==== Exercise inputs

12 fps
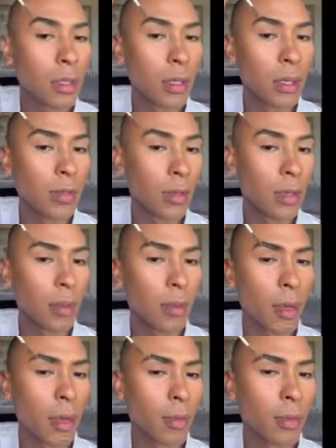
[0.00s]
just
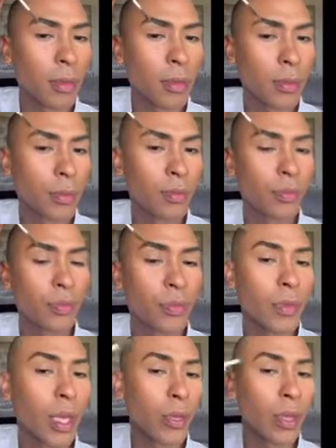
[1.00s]
lifting them up.
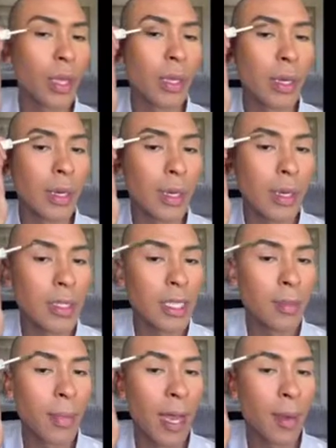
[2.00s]
And you can
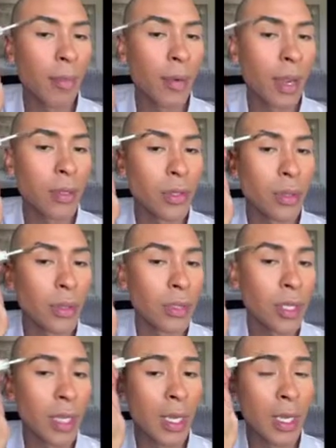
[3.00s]
clearly see my brows
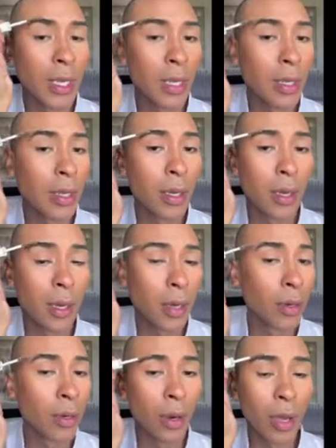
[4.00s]

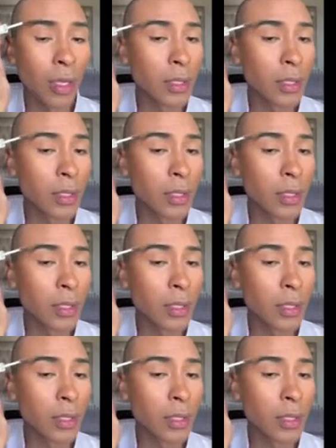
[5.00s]
are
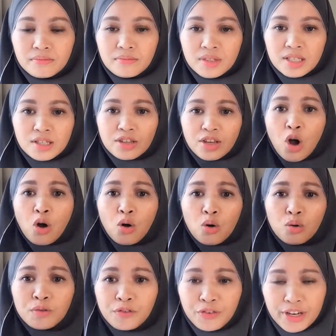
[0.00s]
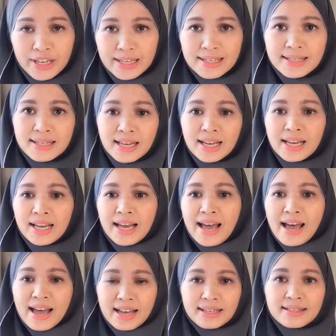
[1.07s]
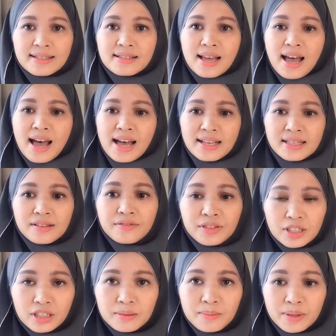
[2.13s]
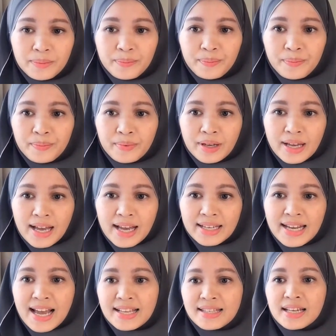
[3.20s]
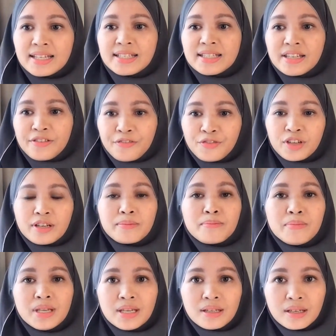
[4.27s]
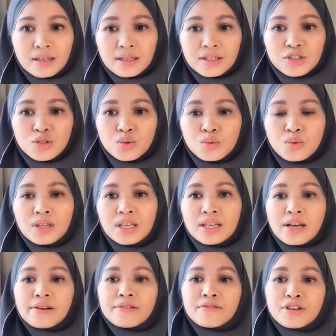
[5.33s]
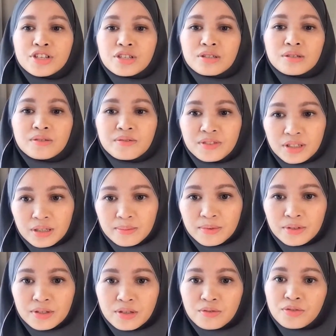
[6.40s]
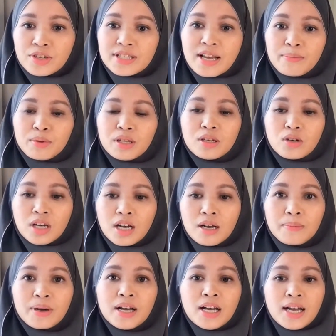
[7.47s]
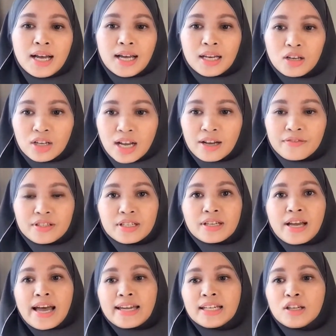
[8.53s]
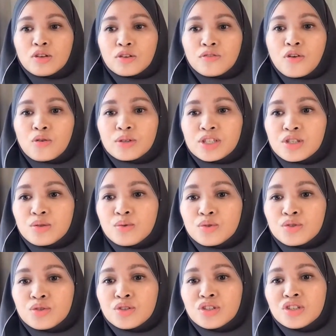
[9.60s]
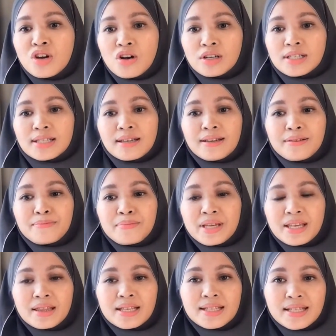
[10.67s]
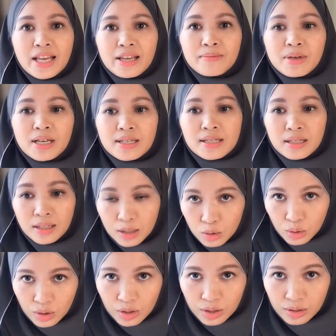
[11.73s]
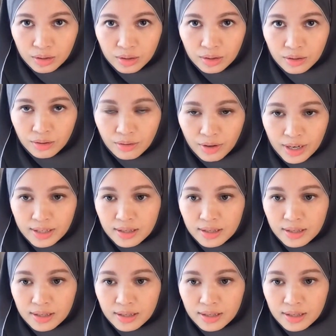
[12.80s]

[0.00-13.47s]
So the whole phrase acts as a verb and has a different meaning to the original verb. So for example, look up, look after, and look forward to do not mean the same as look, right?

========

* _Exercise prompt_
Set down all the lines above exactly as they appear, with no pictures.

* _Your response_
12 fps
[0.00s]
just
[1.00s]
lifting them up.
[2.00s]
And you can
[3.00s]
clearly see my brows
[4.00s]

[5.00s]
are
[0.00s]
[1.07s]
[2.13s]
[3.20s]
[4.27s]
[5.33s]
[6.40s]
[7.47s]
[8.53s]
[9.60s]
[10.67s]
[11.73s]
[12.80s]

[0.00-13.47s]
So the whole phrase acts as a verb and has a different meaning to the original verb. So for example, look up, look after, and look forward to do not mean the same as look, right?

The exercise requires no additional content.